Toward night the sky became overcast and the wind increased with the coming darkness. By eight o’clock a gale had arisen. It was off Coronation Island that my father noticed that the tugs were dragging his ship over to the north or dangerous side of the channel. He could hear, above the moaning of the gale, breakers crashing on the rocks! Father tried to signal the tugs of the danger, for their crews evidently had not realized it. Vainly he called through his megaphone, and vainly he sent up flares to attract the attention of the captain of the first tugboat. The condition of the men on those tugs must have kept them from recognizing the warning calls for they pulled on and on towards the shore in the face of the rising gale. Finally at the tugboat end of the forward hawser, some deck hand on the Hattie H. saw the cable slacken. They had towed the Star into a dangerous bight or indenture in the cliffs. Panic-stricken, the Hattie H. pulled off to one side leaving the Star in a straddled position between the two tugs. Neither tug was very powerful, but together and properly handled they could have dragged the ship out of danger. Instead the tugs see-sawed against each other doing nothing. Apparently those supposed to be in command did not know what to do.
Nearer and nearer the treacherous rocks the Star was driven by the wind. In desperation Father dropped both anchors to hold her. No sooner had he dropped the anchors than the tugboats, instead of fighting for the ship and the lives of the men on board, cut their towing hawsers and ran for it—deliberately steaming away at full speed, presumably for Wrangel. They didn’t even heave to long enough to see what the Star’s fate was. Later the master of the Hattie H. said he thought the Star was pounding to pieces on the rocks. (He had heard the anchor chain running out of the hawse pipe!) The Kyak steamed to shelter in the lee of an adjacent island. The Hattie H. returned to Wrangel, arriving the following Sunday morning. Her master, after the disaster, was asked why he did not stand by to assist the ship.

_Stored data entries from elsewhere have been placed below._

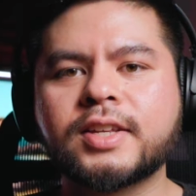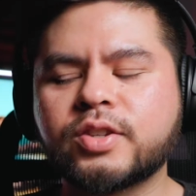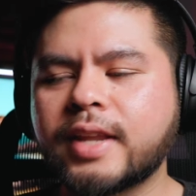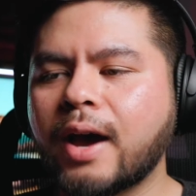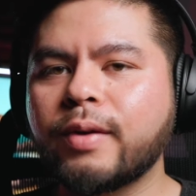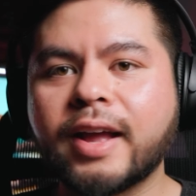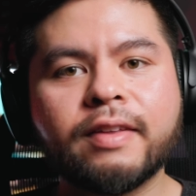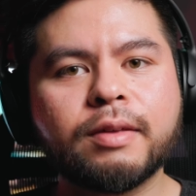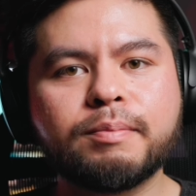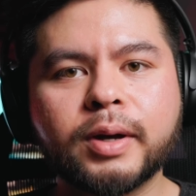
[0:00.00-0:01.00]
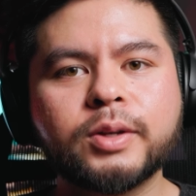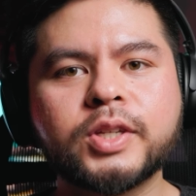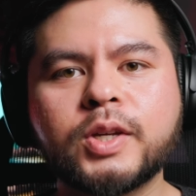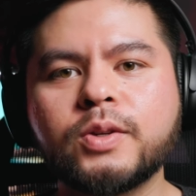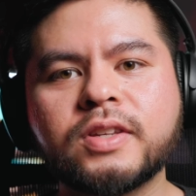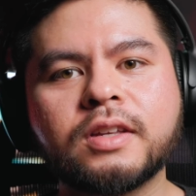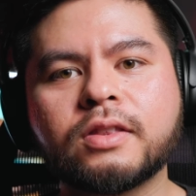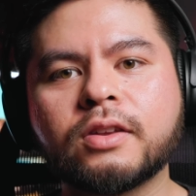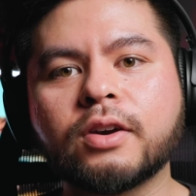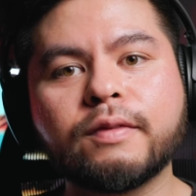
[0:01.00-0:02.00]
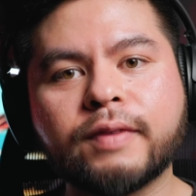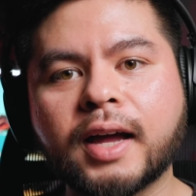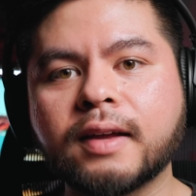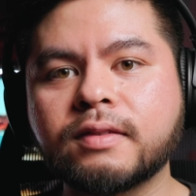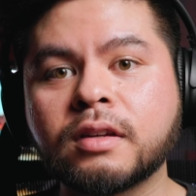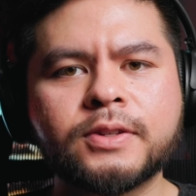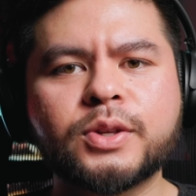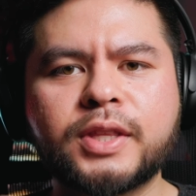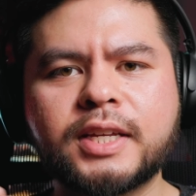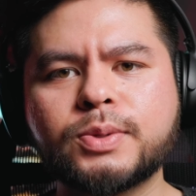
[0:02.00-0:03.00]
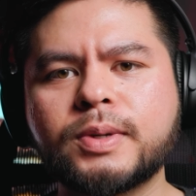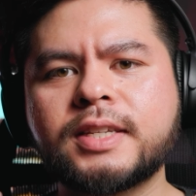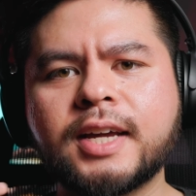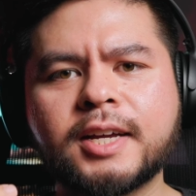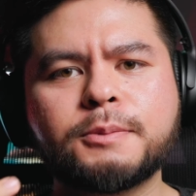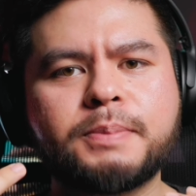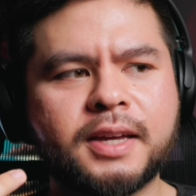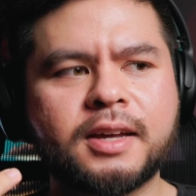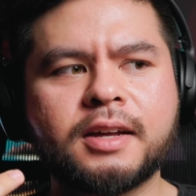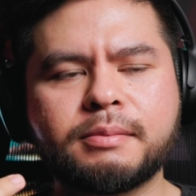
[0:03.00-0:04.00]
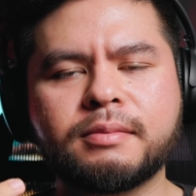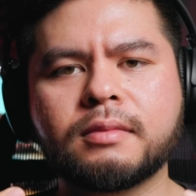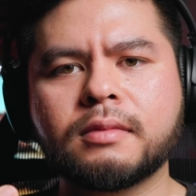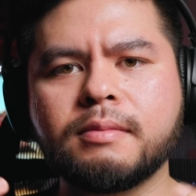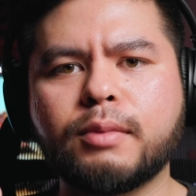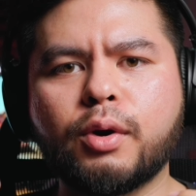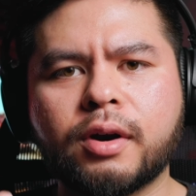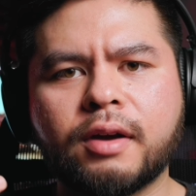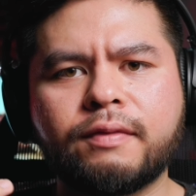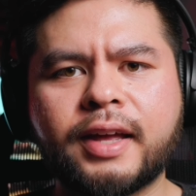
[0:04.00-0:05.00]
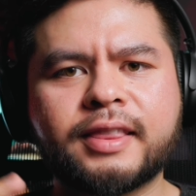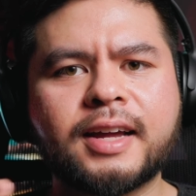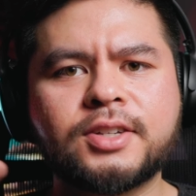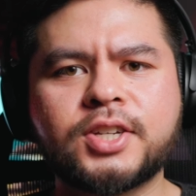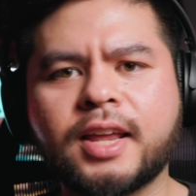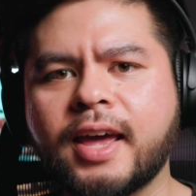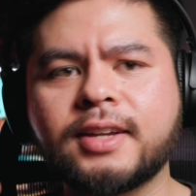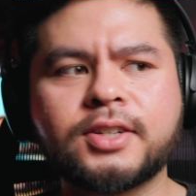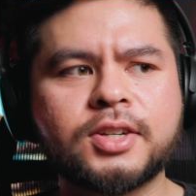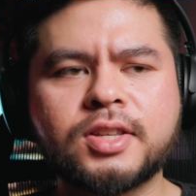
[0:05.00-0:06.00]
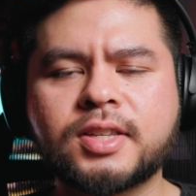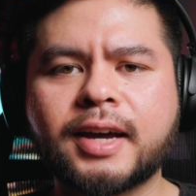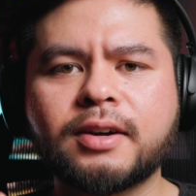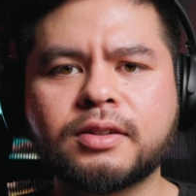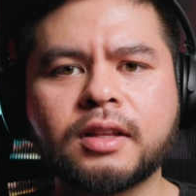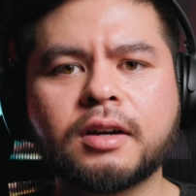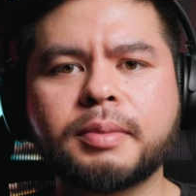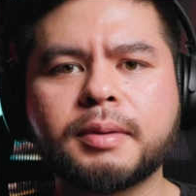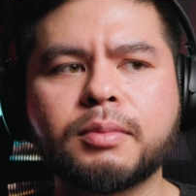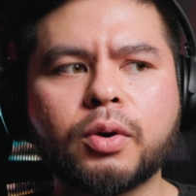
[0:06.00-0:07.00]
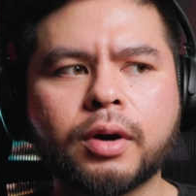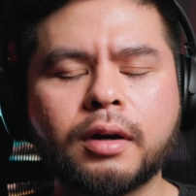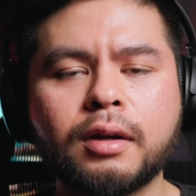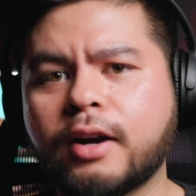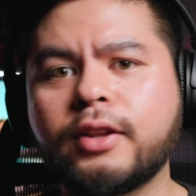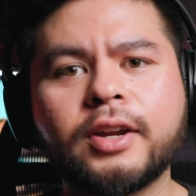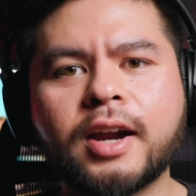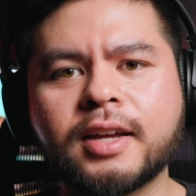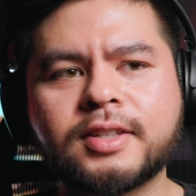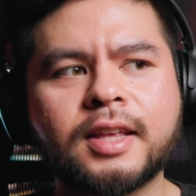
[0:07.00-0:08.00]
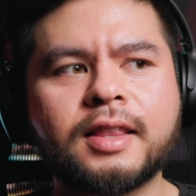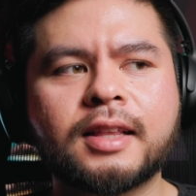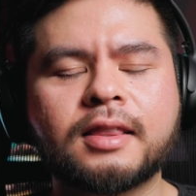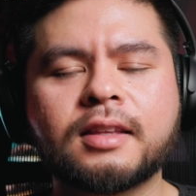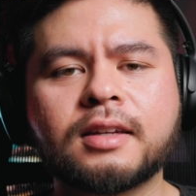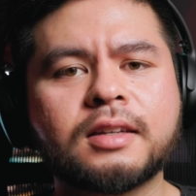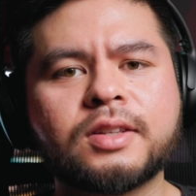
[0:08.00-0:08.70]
so now we have the Bose QC35s. So this one does pick up more of like that jet engine sound a little bit more. Earlier I said that the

“What the hell could I do? She was wrecked anyway,” he went on record as saying. But had those tugs stood by what followed would never have happened.
On the Star the crew huddled on deck all night through, listening to the menacing hissing of the hidden surf crashing against the rocky cliffs. Would the anchors hold? That was fate—there was nothing they could do.
Dawn brought no hope. Scarce five hundred yards off loomed precipitous cliffs with huge waves dashing against them.
Only the anchors still held. If they should slip! But the men fought back that picture of inevitable destruction. Those tugs were surely coming back! They had only disappeared in the night to go for help! Waiting was torture. If only the tugs came back in time.
Hours passed. No tugs appeared. Then the anchors began to slip. The terrific strain of the huge waves was too great for the hooks to hold. Hours on hours! Waiting was gruesome now, as the anchors dragged and the men on board watched the jagged-toothed rocks come nearer. The heavy load of salmon in the holds shifted, and the Star listed first to starboard and then to port as each ground swell that rose lifted her high and carried her nearer the barren cliffs.
Father gave instructions to the men to make preparations for getting ashore when the ship struck. Life preservers were fastened on the Chinese who had become panic-stricken. The white officers and officials of the cannery company, realizing the added danger of a hundred crazed Chinese rioting, begged my father to batten them down in the hold like so much cattle to keep them off the decks. Father called the Boss Chinaman to him.
“Boss, you guarantee that your men not riot?” he began. “I won’t lock them down in hold. You tell them if danger come Captain tell you.”
That old Boss Chinaman had been with Father for fourteen years and he trusted him almost as he trusted his Joss god. He went back to his Chinamen in the hold and told them of my father’s promise, and they were calmed to a degree. They cramped together in their hold paralyzed with fear, but they kept off the decks.